Si hubo una mujer cuya sensual belleza autodidacta lo suplió todo, talento justo para la interpretación y una voz mediocre salvada por su personalísimo timbre portuario, esa fue Sara Montiel, la primera en abrir brecha en Hollywood y en codearse con los grandes iconos del cine, lo que maceró definitivamente su proyección internacional y un divismo que la acompañó durante toda su vida. Sara Montiel más que divina fue muy terrena, y carnal, muy carnal, tanto que se diría sin huesos, pero cometió el error de vivir de unas rentas que si bien le fueron rentables, la presentaban a cada día con los estragos de una acartonada decadencia maldisimulada con un maquillaje tan copioso como impresionista.
En cierta ocasión, una famosísima actriz dijo que, traspasada la frontera de los años lozanos, cabían dos opciones: desaparecer de la vida pública o seguir en ella sin tratar de suavizar los estragos del tiempo envejeciendo naturalmente. No fue el caso de Sara Montiel que permaneció vestida con su propio disfraz. Sara fue efectivamente una estrella, una superstar de su tiempo, una mujer hermosa, voluptuosa, la amante que todo bien casado del franquismo hubiera querido tener, la femme fatale... todo un fenómeno social que dio la vuelta la mundo y la hizo rica. Lo que ocurrió después fue la abducción de su propio personaje que se resistía a envejecer.

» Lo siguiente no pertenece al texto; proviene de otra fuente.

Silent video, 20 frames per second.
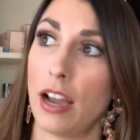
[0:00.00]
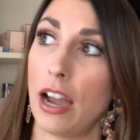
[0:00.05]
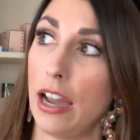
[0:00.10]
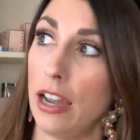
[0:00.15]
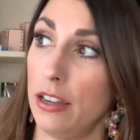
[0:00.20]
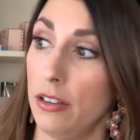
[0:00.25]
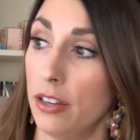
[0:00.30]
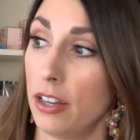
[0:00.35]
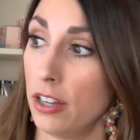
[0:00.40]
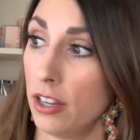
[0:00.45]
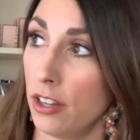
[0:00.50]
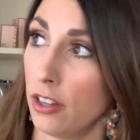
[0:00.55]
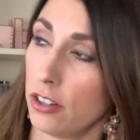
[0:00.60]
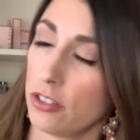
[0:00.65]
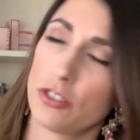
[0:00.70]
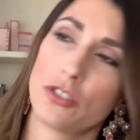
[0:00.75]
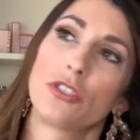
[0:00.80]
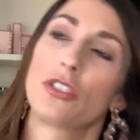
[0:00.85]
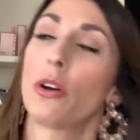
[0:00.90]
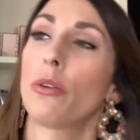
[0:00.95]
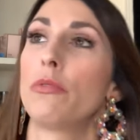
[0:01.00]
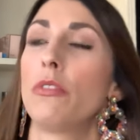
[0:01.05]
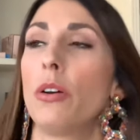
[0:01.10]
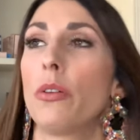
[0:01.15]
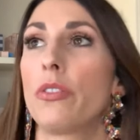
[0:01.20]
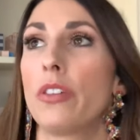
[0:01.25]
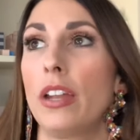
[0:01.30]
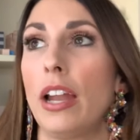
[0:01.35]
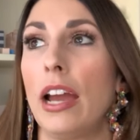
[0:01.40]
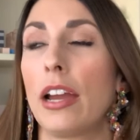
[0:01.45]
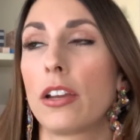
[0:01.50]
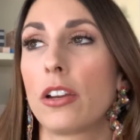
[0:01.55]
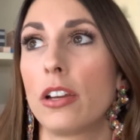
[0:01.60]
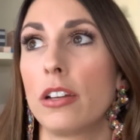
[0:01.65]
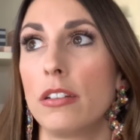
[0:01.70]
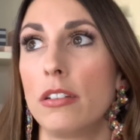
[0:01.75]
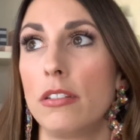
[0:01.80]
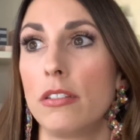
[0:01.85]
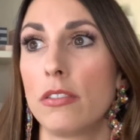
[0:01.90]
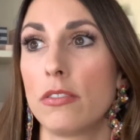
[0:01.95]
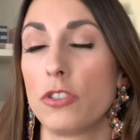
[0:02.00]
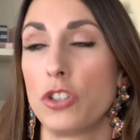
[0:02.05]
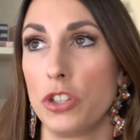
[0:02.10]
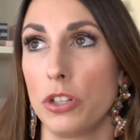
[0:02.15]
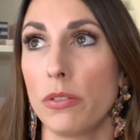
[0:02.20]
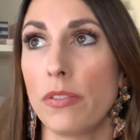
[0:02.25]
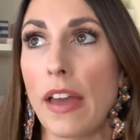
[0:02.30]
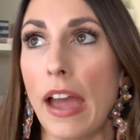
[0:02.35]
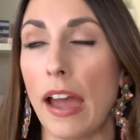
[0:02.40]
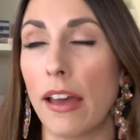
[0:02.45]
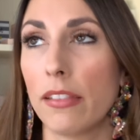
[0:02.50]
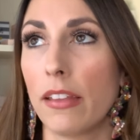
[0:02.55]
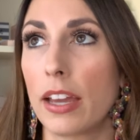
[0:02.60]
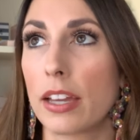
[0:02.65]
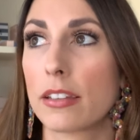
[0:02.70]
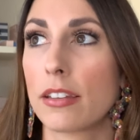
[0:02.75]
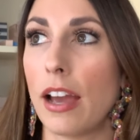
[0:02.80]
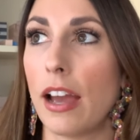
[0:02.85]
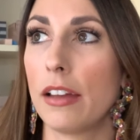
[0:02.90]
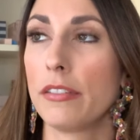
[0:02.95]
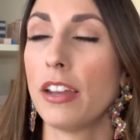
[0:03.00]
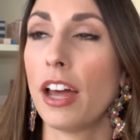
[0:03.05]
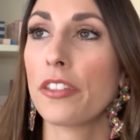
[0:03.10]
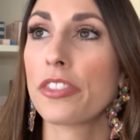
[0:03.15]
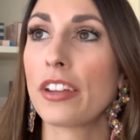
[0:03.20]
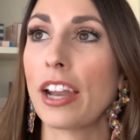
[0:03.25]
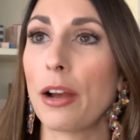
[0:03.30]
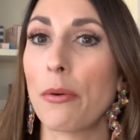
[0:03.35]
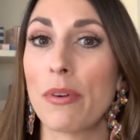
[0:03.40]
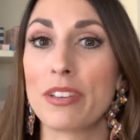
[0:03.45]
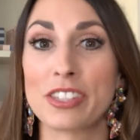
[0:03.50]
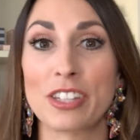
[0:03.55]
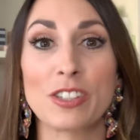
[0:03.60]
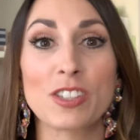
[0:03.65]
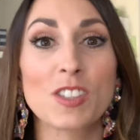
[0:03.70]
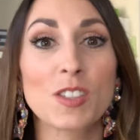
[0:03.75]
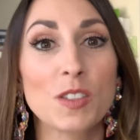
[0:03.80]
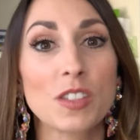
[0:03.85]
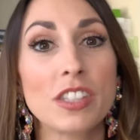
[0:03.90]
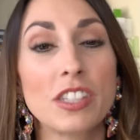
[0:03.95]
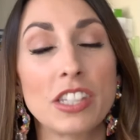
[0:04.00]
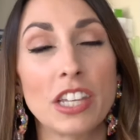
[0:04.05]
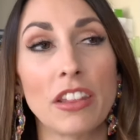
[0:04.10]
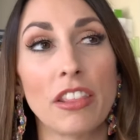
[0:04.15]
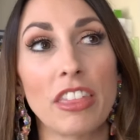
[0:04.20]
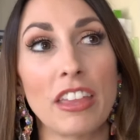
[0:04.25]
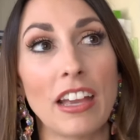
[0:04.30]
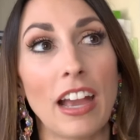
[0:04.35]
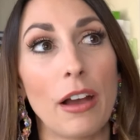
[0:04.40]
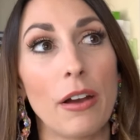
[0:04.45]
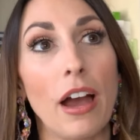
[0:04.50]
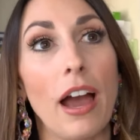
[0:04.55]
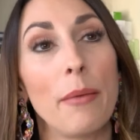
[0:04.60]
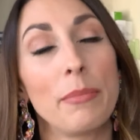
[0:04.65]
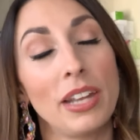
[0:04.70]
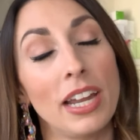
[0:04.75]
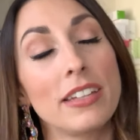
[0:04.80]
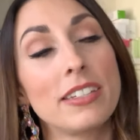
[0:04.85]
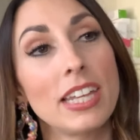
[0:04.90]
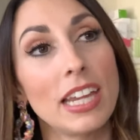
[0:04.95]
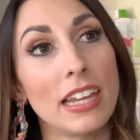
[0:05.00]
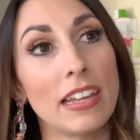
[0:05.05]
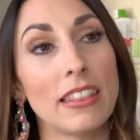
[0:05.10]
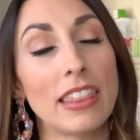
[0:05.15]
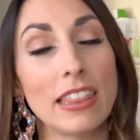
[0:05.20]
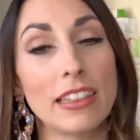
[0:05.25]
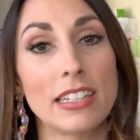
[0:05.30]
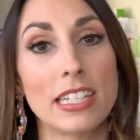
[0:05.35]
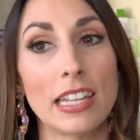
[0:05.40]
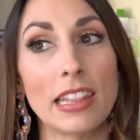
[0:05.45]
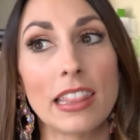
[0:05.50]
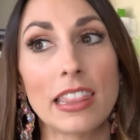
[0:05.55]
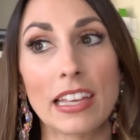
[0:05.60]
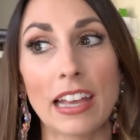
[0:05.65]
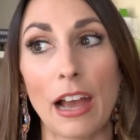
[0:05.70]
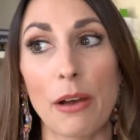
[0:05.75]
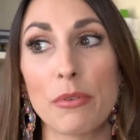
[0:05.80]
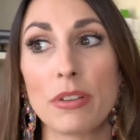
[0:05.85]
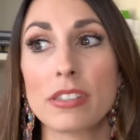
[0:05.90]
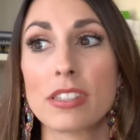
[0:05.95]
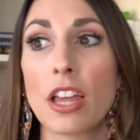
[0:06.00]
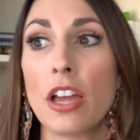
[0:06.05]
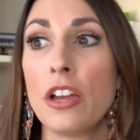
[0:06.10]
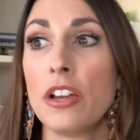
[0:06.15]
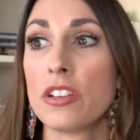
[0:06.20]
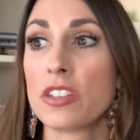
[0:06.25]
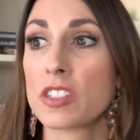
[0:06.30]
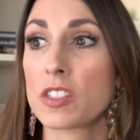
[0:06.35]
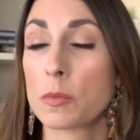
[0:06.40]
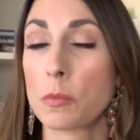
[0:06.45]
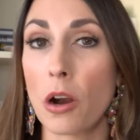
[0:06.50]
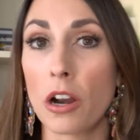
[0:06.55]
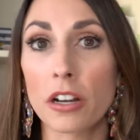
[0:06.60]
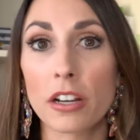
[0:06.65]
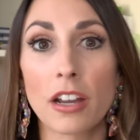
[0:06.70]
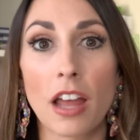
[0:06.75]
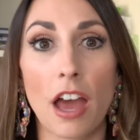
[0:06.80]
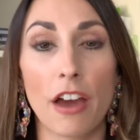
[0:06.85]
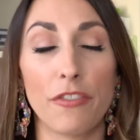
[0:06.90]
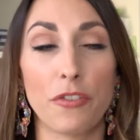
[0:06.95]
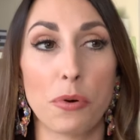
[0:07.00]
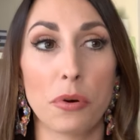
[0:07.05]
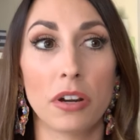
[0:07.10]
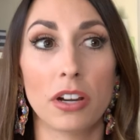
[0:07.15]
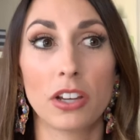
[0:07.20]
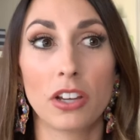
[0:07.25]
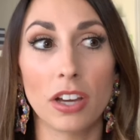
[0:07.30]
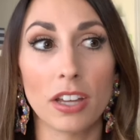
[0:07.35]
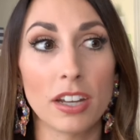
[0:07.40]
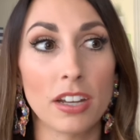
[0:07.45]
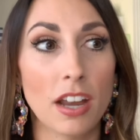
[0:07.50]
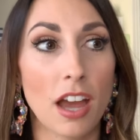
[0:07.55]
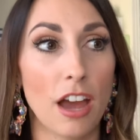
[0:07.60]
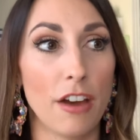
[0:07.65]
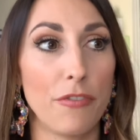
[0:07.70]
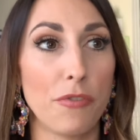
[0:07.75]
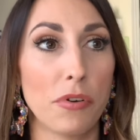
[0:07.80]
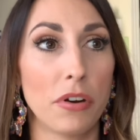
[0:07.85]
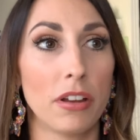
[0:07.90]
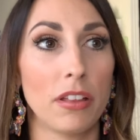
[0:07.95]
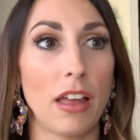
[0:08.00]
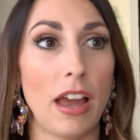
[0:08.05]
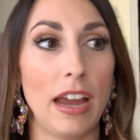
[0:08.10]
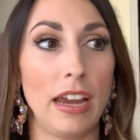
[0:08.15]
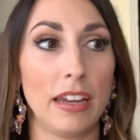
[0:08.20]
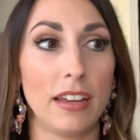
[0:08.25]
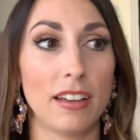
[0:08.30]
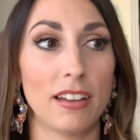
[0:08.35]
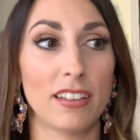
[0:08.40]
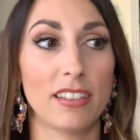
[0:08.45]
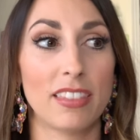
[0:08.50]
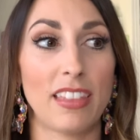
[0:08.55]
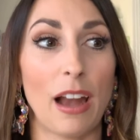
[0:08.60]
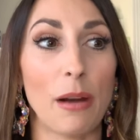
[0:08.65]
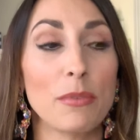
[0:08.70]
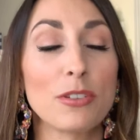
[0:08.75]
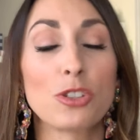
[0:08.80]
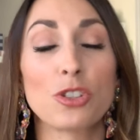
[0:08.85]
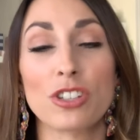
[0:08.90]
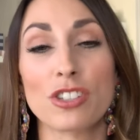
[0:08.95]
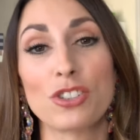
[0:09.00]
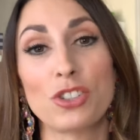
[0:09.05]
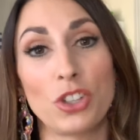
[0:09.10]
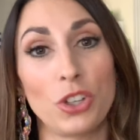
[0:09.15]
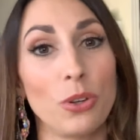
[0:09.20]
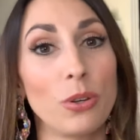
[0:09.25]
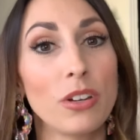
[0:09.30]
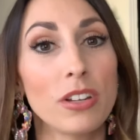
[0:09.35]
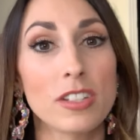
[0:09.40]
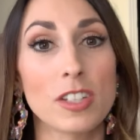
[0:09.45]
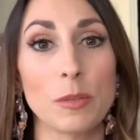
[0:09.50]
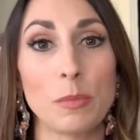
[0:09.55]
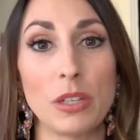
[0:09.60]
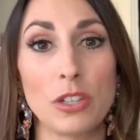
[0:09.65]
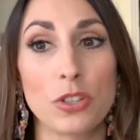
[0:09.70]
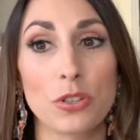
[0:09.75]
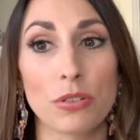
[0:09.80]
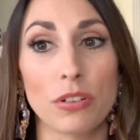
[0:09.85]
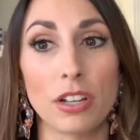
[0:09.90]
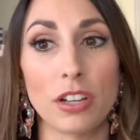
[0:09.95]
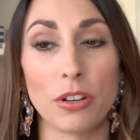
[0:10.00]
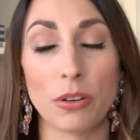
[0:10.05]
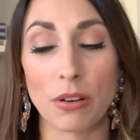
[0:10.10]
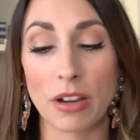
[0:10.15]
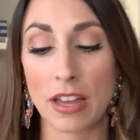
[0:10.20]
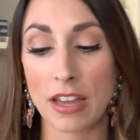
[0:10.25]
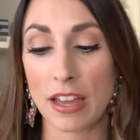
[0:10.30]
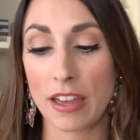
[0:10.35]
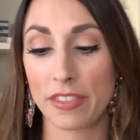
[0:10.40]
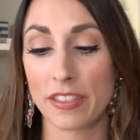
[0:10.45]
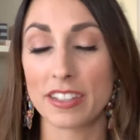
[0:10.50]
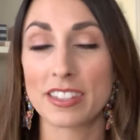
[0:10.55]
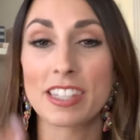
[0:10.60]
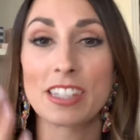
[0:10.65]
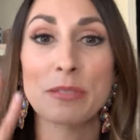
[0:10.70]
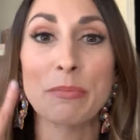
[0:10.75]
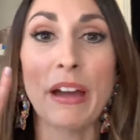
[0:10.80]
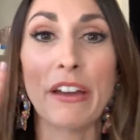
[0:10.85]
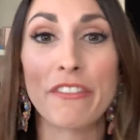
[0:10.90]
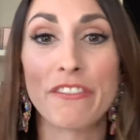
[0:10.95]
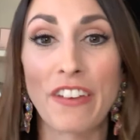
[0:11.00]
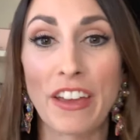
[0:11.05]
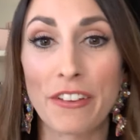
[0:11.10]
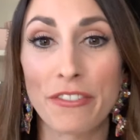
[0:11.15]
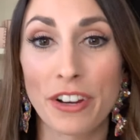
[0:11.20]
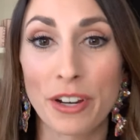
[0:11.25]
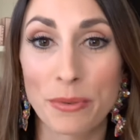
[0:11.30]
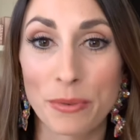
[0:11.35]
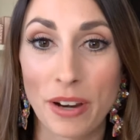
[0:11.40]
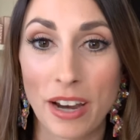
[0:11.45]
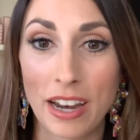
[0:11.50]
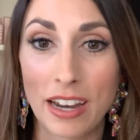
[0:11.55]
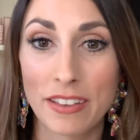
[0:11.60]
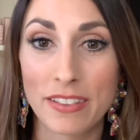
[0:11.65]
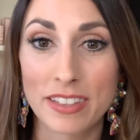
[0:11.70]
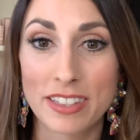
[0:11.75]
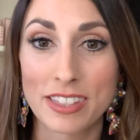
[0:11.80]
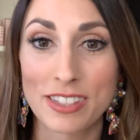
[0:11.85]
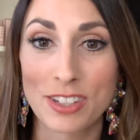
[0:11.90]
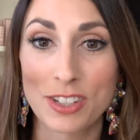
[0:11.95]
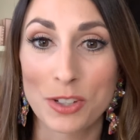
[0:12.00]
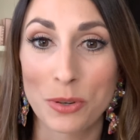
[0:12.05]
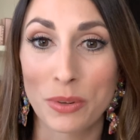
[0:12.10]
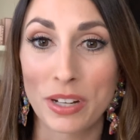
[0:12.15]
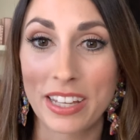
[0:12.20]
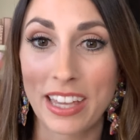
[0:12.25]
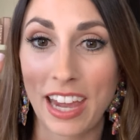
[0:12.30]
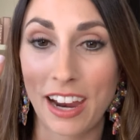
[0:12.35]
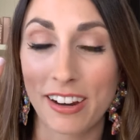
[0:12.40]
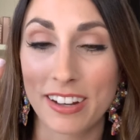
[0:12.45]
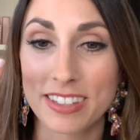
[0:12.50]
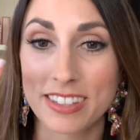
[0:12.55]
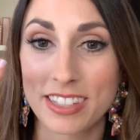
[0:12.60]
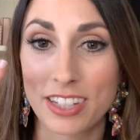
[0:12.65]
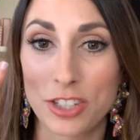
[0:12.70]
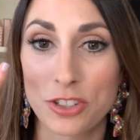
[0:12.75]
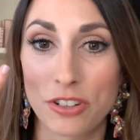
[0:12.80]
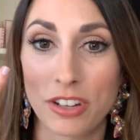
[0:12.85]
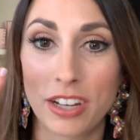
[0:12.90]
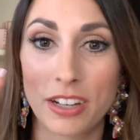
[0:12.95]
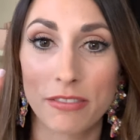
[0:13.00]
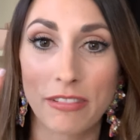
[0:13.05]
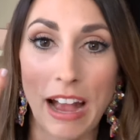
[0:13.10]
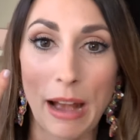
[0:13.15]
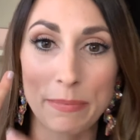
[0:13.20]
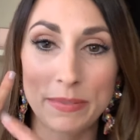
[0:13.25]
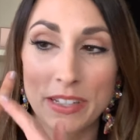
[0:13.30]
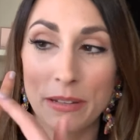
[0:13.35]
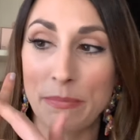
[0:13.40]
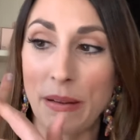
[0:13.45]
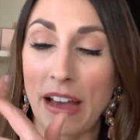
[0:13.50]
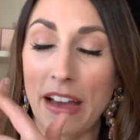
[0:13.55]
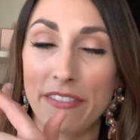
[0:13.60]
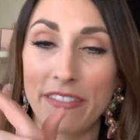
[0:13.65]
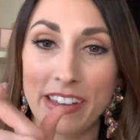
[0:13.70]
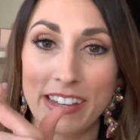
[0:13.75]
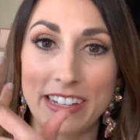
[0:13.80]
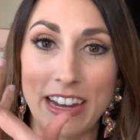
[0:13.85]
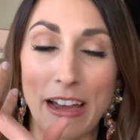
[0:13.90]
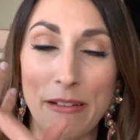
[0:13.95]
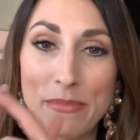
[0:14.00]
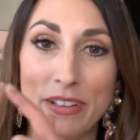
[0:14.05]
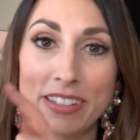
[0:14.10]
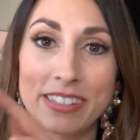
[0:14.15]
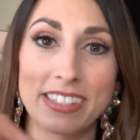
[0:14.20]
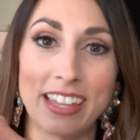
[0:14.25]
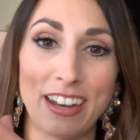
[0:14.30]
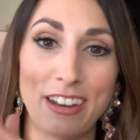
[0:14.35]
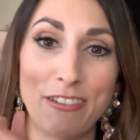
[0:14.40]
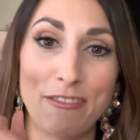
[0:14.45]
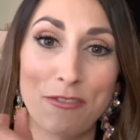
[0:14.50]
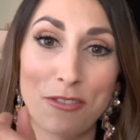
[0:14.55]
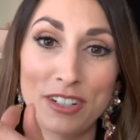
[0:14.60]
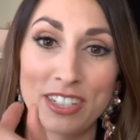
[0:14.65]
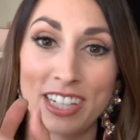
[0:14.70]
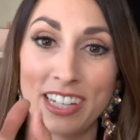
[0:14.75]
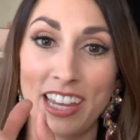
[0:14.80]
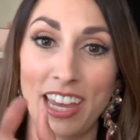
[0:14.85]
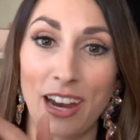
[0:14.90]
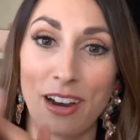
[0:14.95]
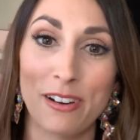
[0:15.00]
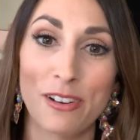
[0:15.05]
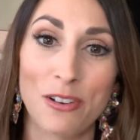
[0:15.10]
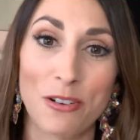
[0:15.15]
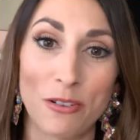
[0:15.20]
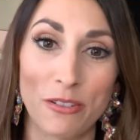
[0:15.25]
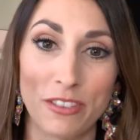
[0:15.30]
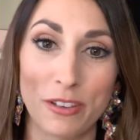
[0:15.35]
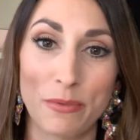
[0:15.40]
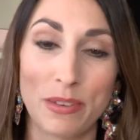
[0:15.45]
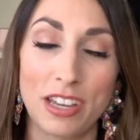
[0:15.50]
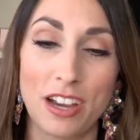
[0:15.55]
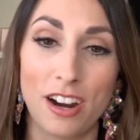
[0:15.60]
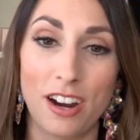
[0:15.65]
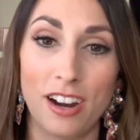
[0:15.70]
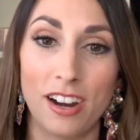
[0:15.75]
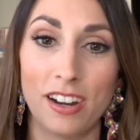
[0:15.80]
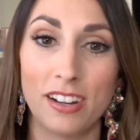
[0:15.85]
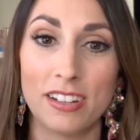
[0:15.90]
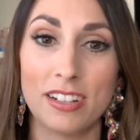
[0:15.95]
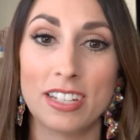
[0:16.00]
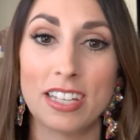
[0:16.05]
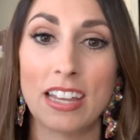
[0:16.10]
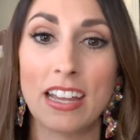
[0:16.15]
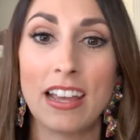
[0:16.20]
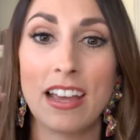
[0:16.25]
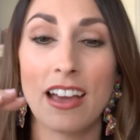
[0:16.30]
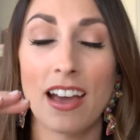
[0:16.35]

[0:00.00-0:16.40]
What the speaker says: I don't know that I could do that. Like, not that I didn't think I was smart enough or good enough, or like, that was just too good to be true. This is my favorite ring. This is a 20 karat citrine wrapped in pave diamonds set in 14 karat gold that we earned.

Sara Moniel fue rescatando con los lustros a una María Antonia Abad, en ocasiones rayando la cutrez cuando su vida acabó siendo mercancía fungible de los programas basura, de la mano de un petimetre caribeño. Sara Montiel fue grande y quiso ser grande y hubo quien quiso aprovecharse electoralmente de su grandeza como el inefable José Bono, aunque nada haya que objetar a la Medalla de Oro de Castilla La Mancha que le fue impuesta en 2008. ¿ A quién si no? Guardo un recuerdo remoto de la primera noción que tuve de Sara Montiel por que le gustaba mucho a mi madre y a las modistillas que suspiraban cuando se la oía en la radio con su voz de cazalla salteada por el sonido de fritanga de las radios de antaño. De adolescente, mis gustos y mitos tomaron otro derrotero. Pero el tiempo de la coetaneidad me dijo que hubo dos Saras, una primera, hermosa, voluptuosa, estrella, insolente, mundana, de grandes amantes y grandes maridos y maridos medianos, con una carrera cinematográfica digna de un currículum sólo para los elegidos para la gloria; y otra Sara, impostada, a veces desasoseganteremte patética, que trataba de vivir suspendida de por vida al humo de un cigarrillo espeando el regreso imposible de los años. Al fin y al cabo, Sara vivía de ella misma, que es de la mejor manera que se puede vivir. Afortunadamente la técnica ha hecho posible que podamos recurrir a la Sara de los años de esplendor siquiera para olvidar a la Sara de los malvados platós de la patética víscera, de recrearnos en aquella Sara de arrebatador rostro y en la increíble belleza de la criptanita más universal. Y terrenal, tan terrenal como fieramente carnal, y tan carnal como si no tuviera huesos. De divina, nada. Una diosa no fuma, ni vende violetas como lo hizo ella.